Desde mi separación, mucha gente, querida y no tanto, me hizo recordar que yo podía estar experimentando la crisis de los 40. Nunca lo negué, estoy totalmente de acuerdo. A los 40, siendo madre, hija, hermana y profesional, teniendo suficiente por detrás para sentirse segura y autónoma, teniendo suficiente por delante para que la promesa de un nuevo proyecto se presente como real, hice crisis. Me dividí en dos; entre el pasado y el futuro, entre la hija y la madre, entre la esposa y la mujer. Mi óptica de crisis, la verdad, me hizo ver el lado feliz de las cosas. Toda la gente me parecía simpática, la comida rica y la música buena. Estaba dispuesta a disfrutar hasta del tráfico.
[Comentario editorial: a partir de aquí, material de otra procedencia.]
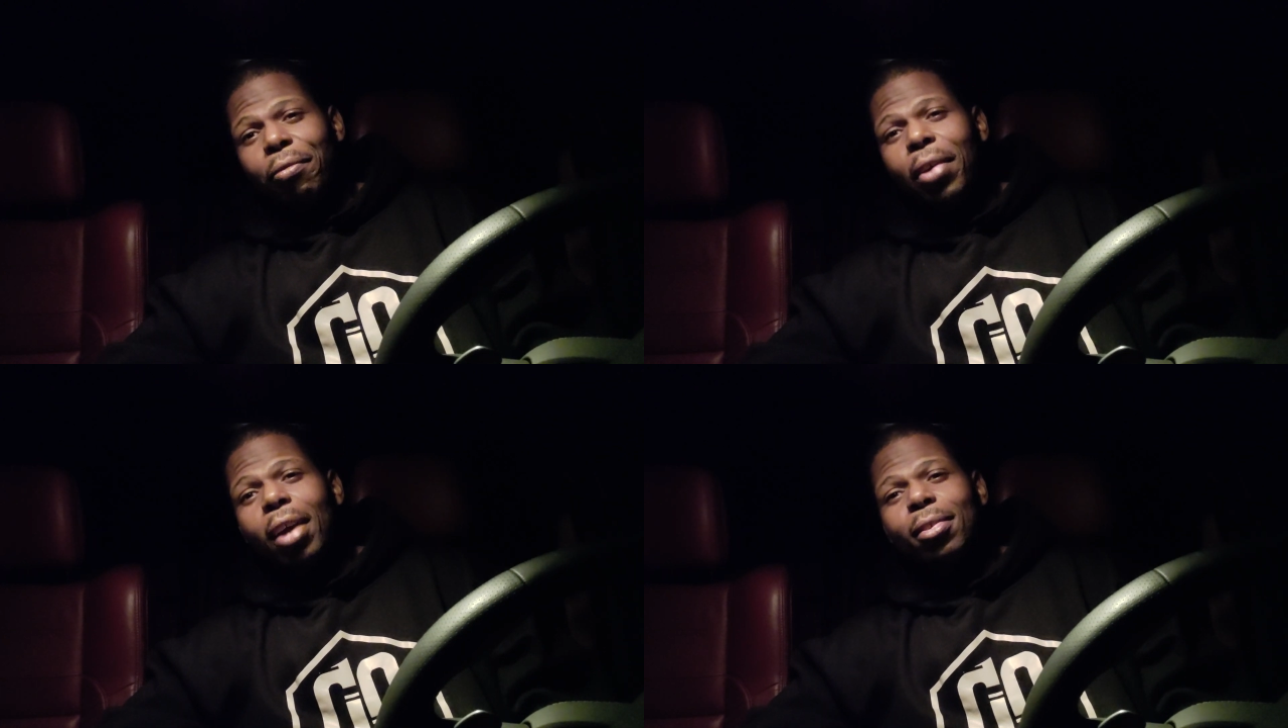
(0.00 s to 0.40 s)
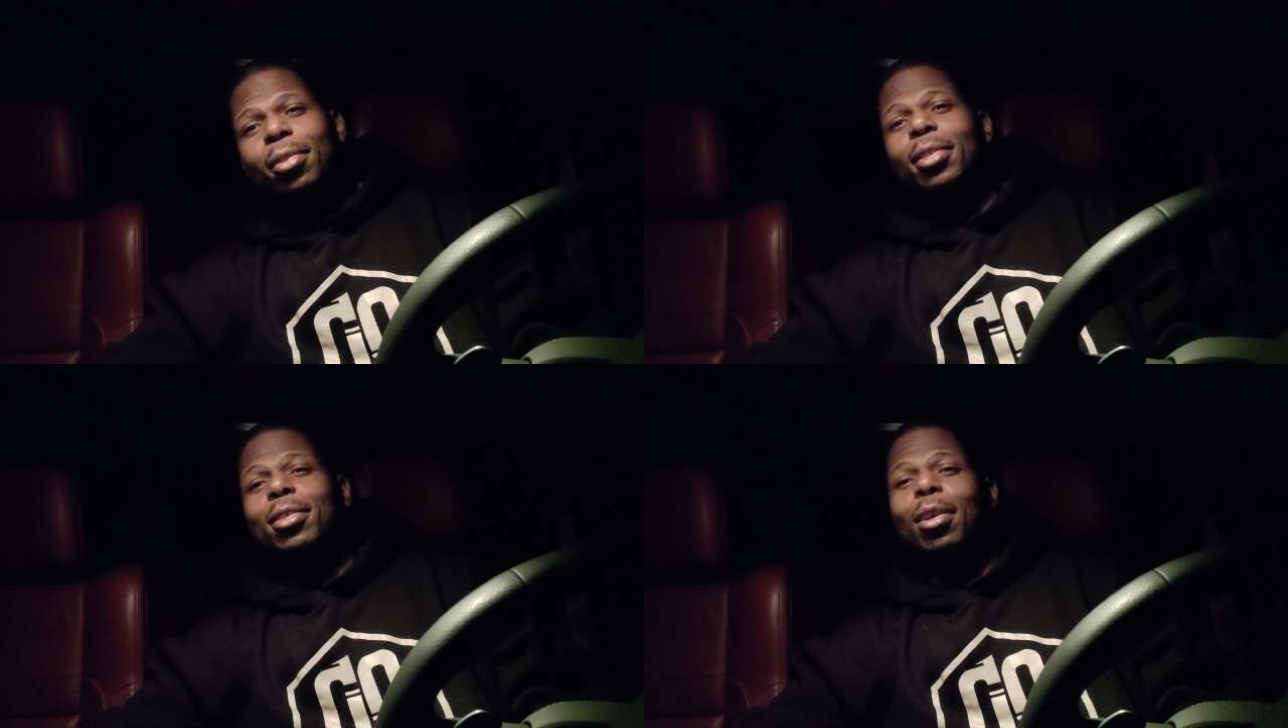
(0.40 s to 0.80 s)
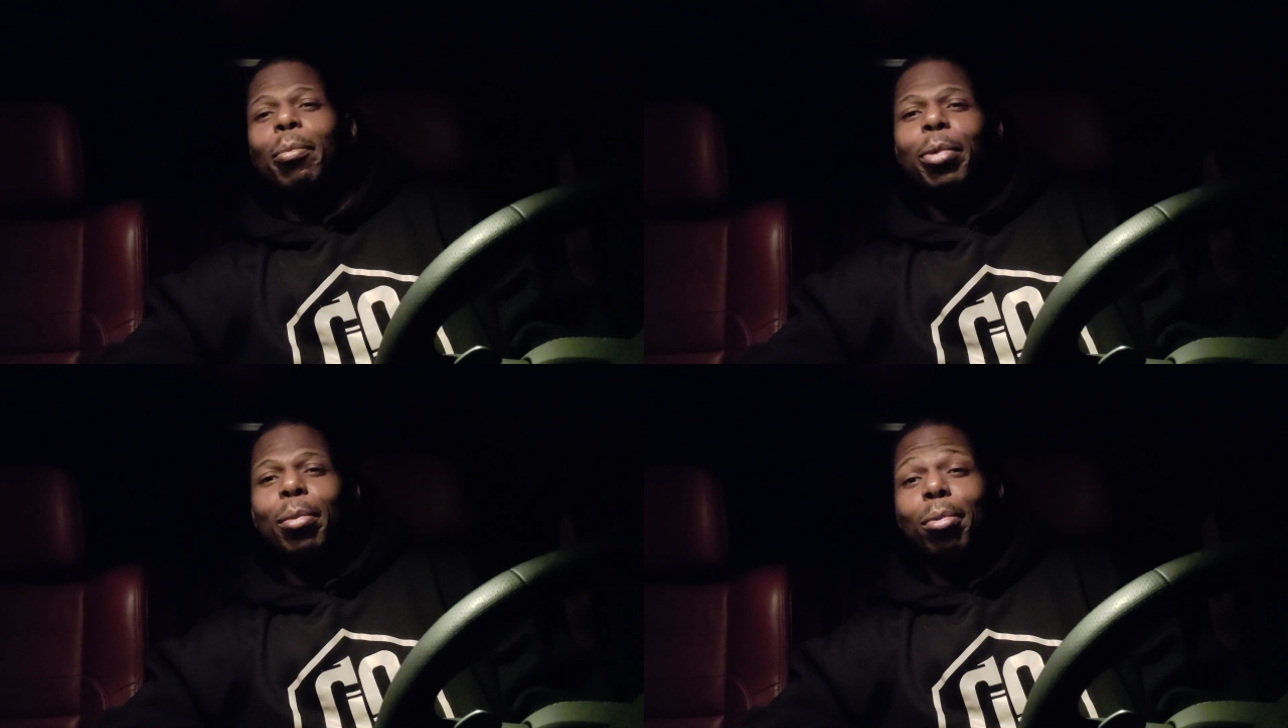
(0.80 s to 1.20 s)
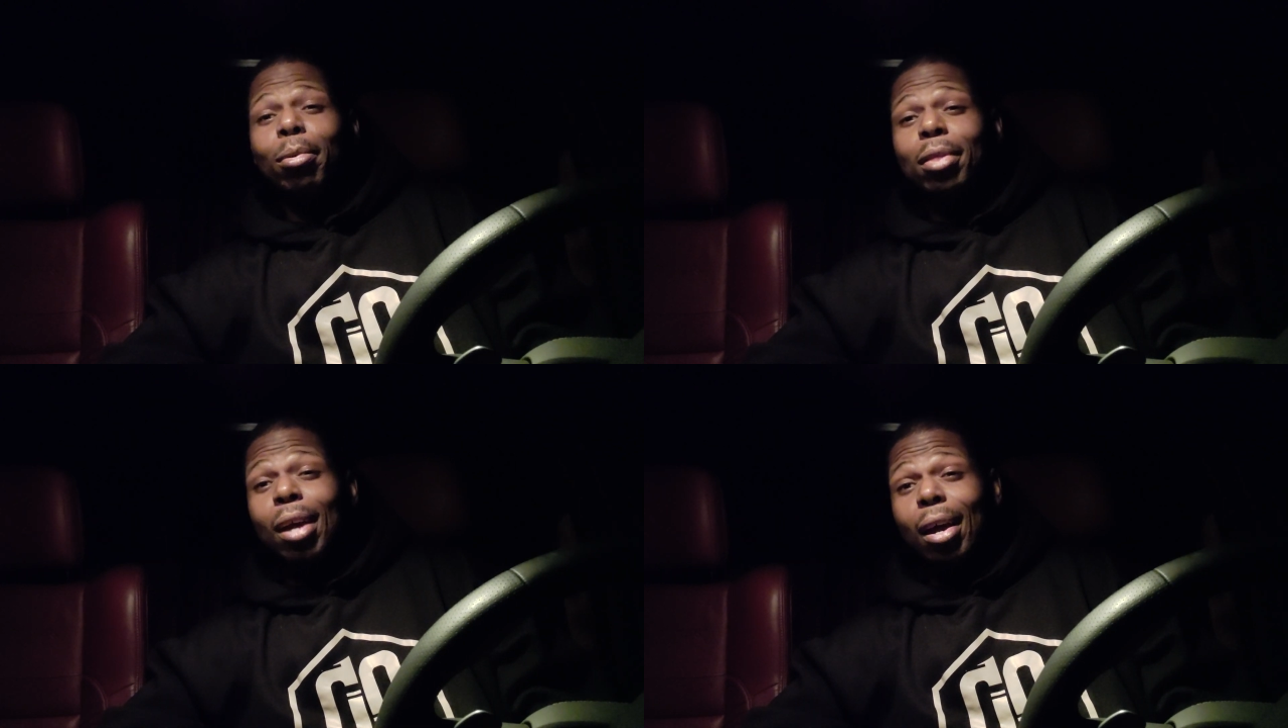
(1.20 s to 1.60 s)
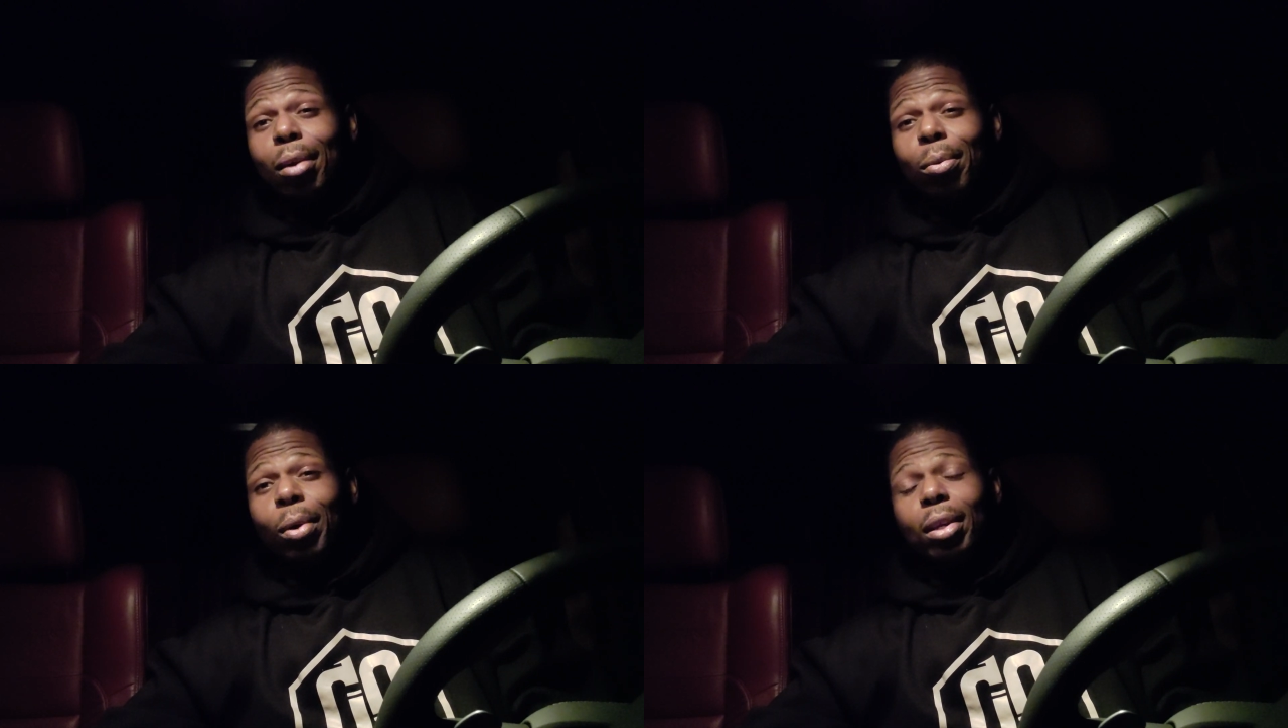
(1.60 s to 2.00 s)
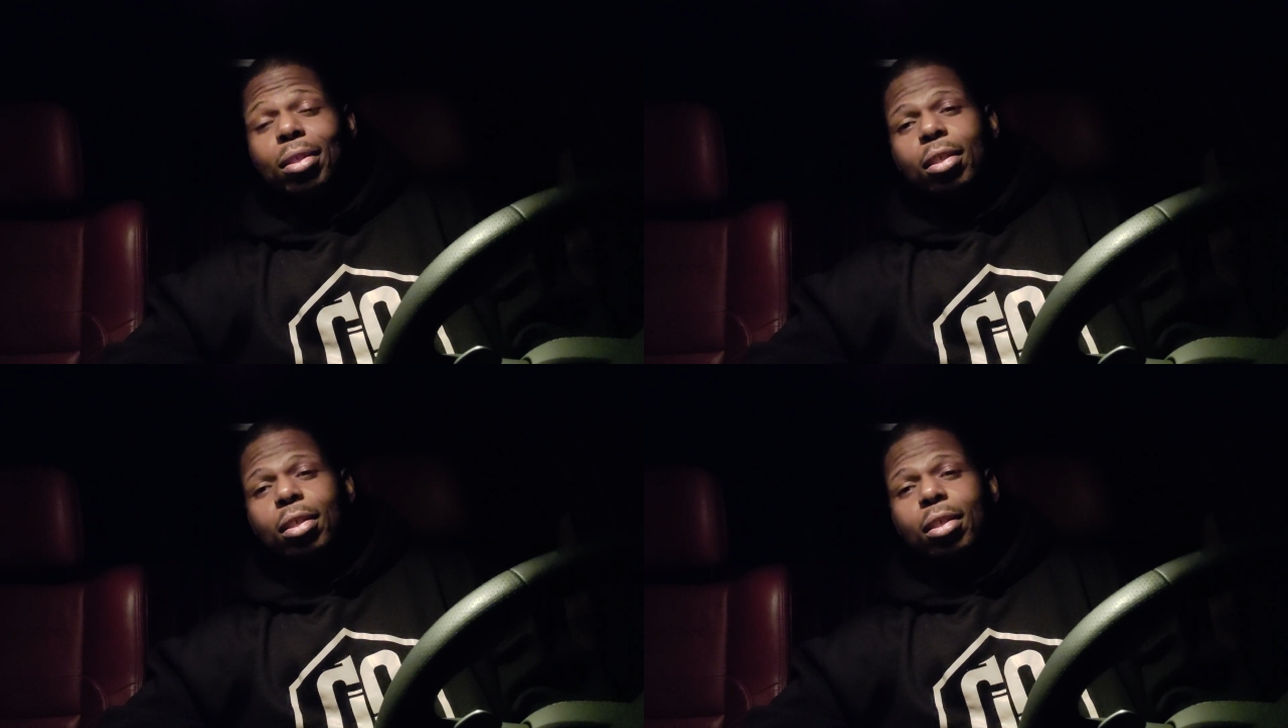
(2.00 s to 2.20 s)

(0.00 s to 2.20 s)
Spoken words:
faster than some people thought it was.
Lo he hablado con mi terapeuta, y ambas sabemos que estuve “hipomaníaca”, es decir, “un poco loca”. En una de esas, ahora estoy compensando ese derroche de energía feliz.
¿Serán mis hormonas?¿Esas hormonas cuarentonas preparándose para la menopausia, dándolo todo antes de mutar en una señora cómoda y dormilona? Mis hormonas antes me ponían calentona, ahora me ponen rabiosa. Y eso que tengo puesto un dispositivo intrauterino que se supone que modera esas emociones. Absolutamente todo me da rabia: que se me enganche una pelusa en la uña, que los apoderados de la fila del colegio de mis hijas opinen y que se salpiquen las gotas de leche fuera de la taza cuando preparo el desayuno.
La rabia es disruptiva, es tormentosa, pero pasajera. Pasa con un llanto y termina de desaparecer con un silencioso y tímido “perdón” para quienes fueron testigos del exabrupto. Como sea que sea, sea que soy tauro, que tengo 41, que soy demasiado intelectual, que soy una madre con trabajo o una amargada, realmente me gusta cómo soy. No creo que pueda renunciar a acordarme de lo malo, porque lo malo en realidad no es tan malo. Recordar lo malo es asumir la vulnerabilidad, es situarse con humildad y entender con profundidad.
La complejidad, lamentablemente, no yace en las cosas felices.
Las cosas felices son simples. Hace bastante tiempo -a los veintitantos, cuando no tenía hijas, ni separaciones, ni reglas extraordinarias-, escribí en aforismos: “Solo quien conoce lo más complejo puede dar con lo más simple; el que no ha dado con la complejidad de la vida e insiste en su simplicidad, simplemente niega”. “No quiero acostumbrarme a la miseria; después se hace demasiado difícil enfrentar la felicidad”, escribí también en ese texto.
Con los años, he aprendido que la única manera de no acostumbrarse a la miseria es denunciándola. Hablando de ella, riéndome de ella. Así, cuando viene la felicidad, con sus fugaces destellos, la disfruto sin aferrarme. Sin demasiado entusiasmo, como sabiendo que la visita es corta.